● ASSIGNMENT
The copy must run from the first line of the entries below through the line containing "[0:16.00-0:17.00]", restated word for word, with pictures left out.

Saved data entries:
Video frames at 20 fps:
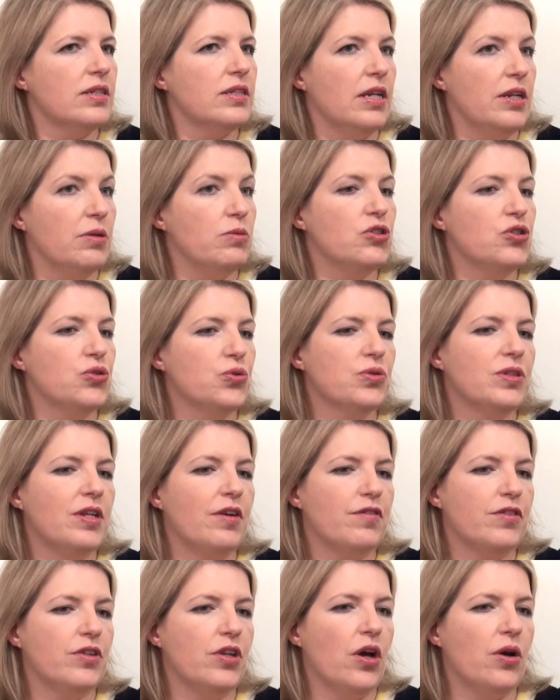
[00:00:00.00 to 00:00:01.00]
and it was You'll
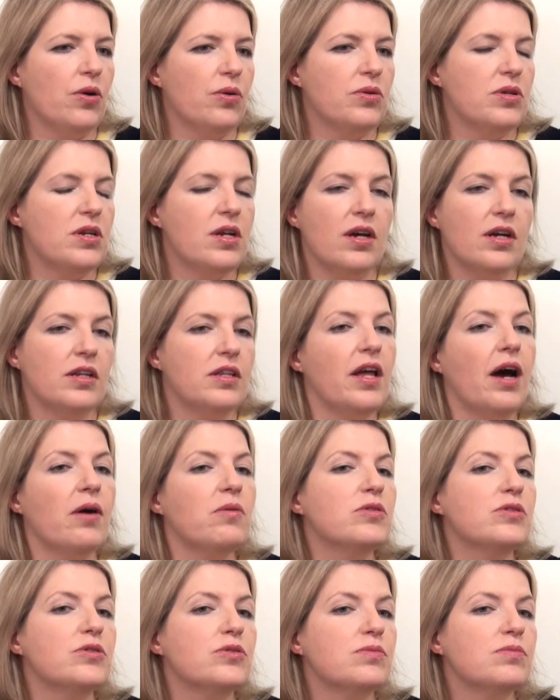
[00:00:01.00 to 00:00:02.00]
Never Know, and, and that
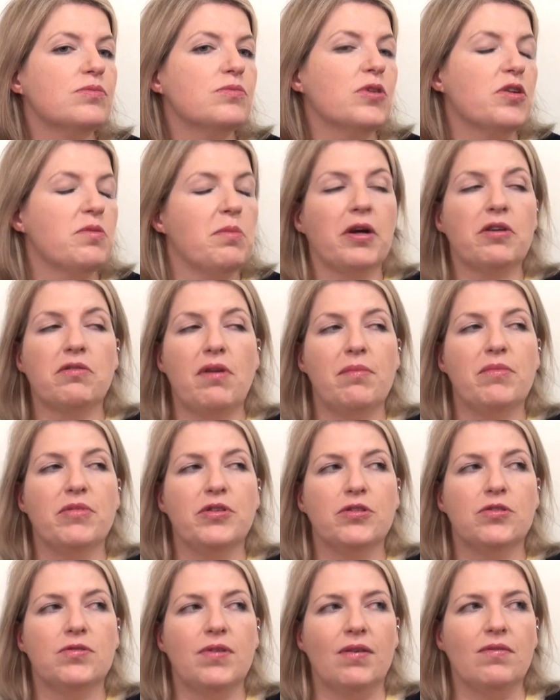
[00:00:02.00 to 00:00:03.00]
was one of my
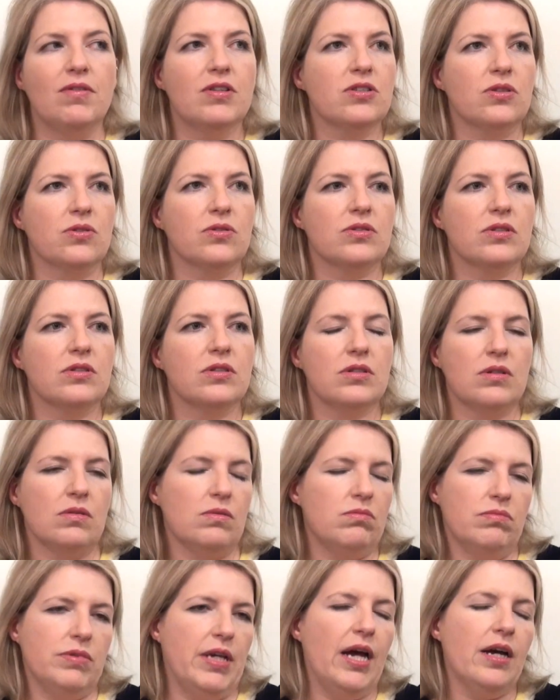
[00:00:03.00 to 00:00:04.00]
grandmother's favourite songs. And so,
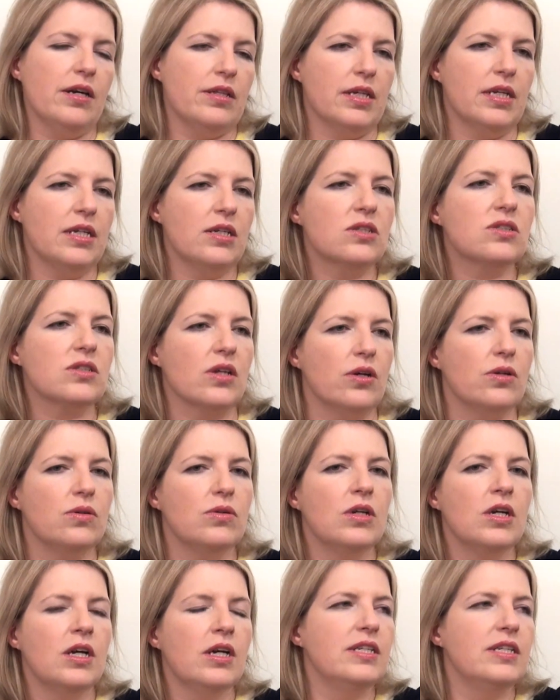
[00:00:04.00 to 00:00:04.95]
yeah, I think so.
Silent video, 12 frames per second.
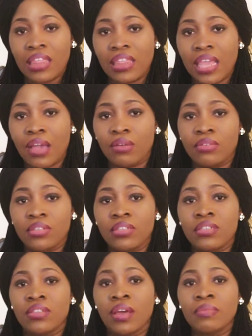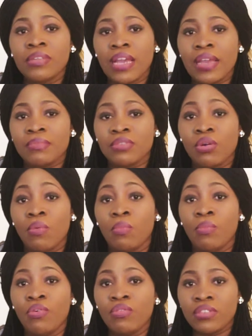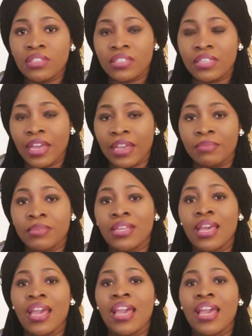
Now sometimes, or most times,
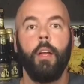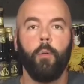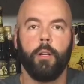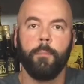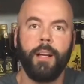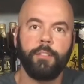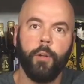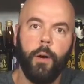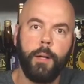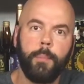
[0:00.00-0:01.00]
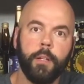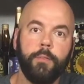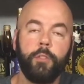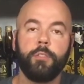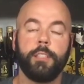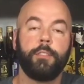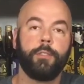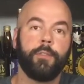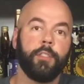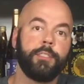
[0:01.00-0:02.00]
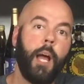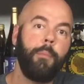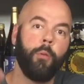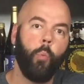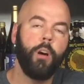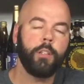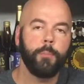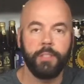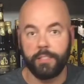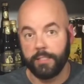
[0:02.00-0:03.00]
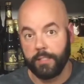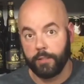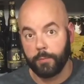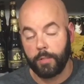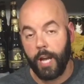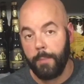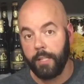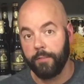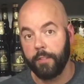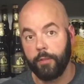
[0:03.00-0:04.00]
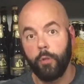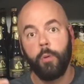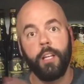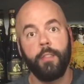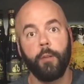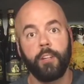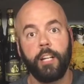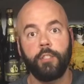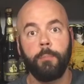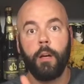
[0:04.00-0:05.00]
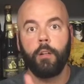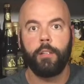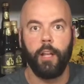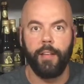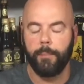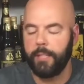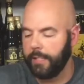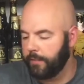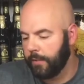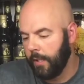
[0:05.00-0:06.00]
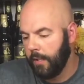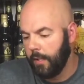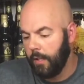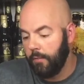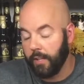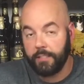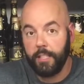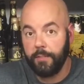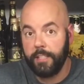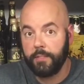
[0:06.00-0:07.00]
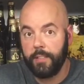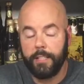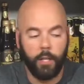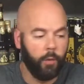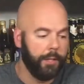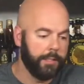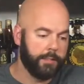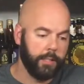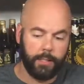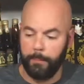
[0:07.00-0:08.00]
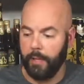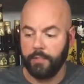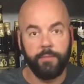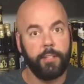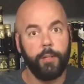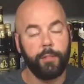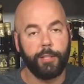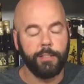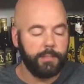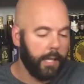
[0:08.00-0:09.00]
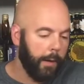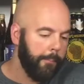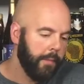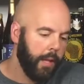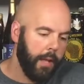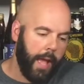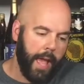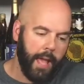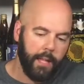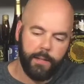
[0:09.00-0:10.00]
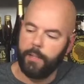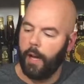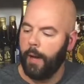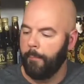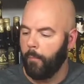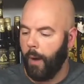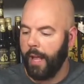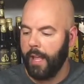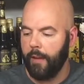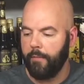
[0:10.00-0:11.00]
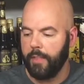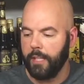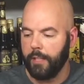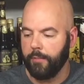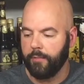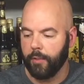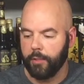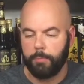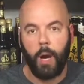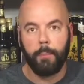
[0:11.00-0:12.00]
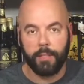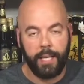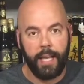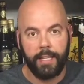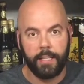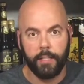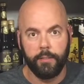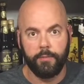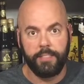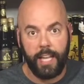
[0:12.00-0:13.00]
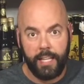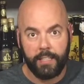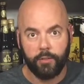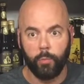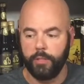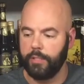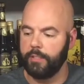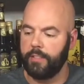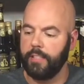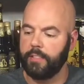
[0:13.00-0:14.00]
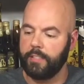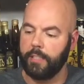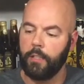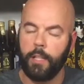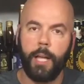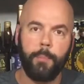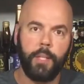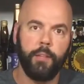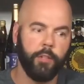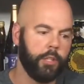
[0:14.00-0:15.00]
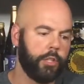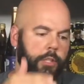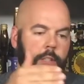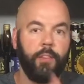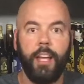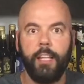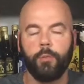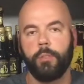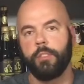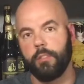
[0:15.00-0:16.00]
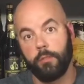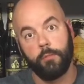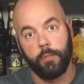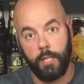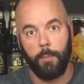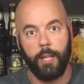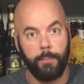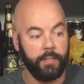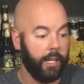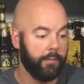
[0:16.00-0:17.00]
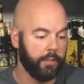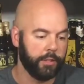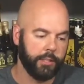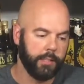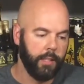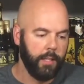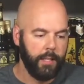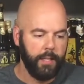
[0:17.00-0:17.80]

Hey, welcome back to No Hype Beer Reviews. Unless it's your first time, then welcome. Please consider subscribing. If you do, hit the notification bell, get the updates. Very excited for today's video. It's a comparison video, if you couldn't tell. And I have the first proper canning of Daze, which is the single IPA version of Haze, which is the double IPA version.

● RESULT FOR THIS TASK
Video frames at 20 fps:
[00:00:00.00 to 00:00:01.00]
and it was You'll
[00:00:01.00 to 00:00:02.00]
Never Know, and, and that
[00:00:02.00 to 00:00:03.00]
was one of my
[00:00:03.00 to 00:00:04.00]
grandmother's favourite songs. And so,
[00:00:04.00 to 00:00:04.95]
yeah, I think so.
Silent video, 12 frames per second.
Now sometimes, or most times,
[0:00.00-0:01.00]
[0:01.00-0:02.00]
[0:02.00-0:03.00]
[0:03.00-0:04.00]
[0:04.00-0:05.00]
[0:05.00-0:06.00]
[0:06.00-0:07.00]
[0:07.00-0:08.00]
[0:08.00-0:09.00]
[0:09.00-0:10.00]
[0:10.00-0:11.00]
[0:11.00-0:12.00]
[0:12.00-0:13.00]
[0:13.00-0:14.00]
[0:14.00-0:15.00]
[0:15.00-0:16.00]
[0:16.00-0:17.00]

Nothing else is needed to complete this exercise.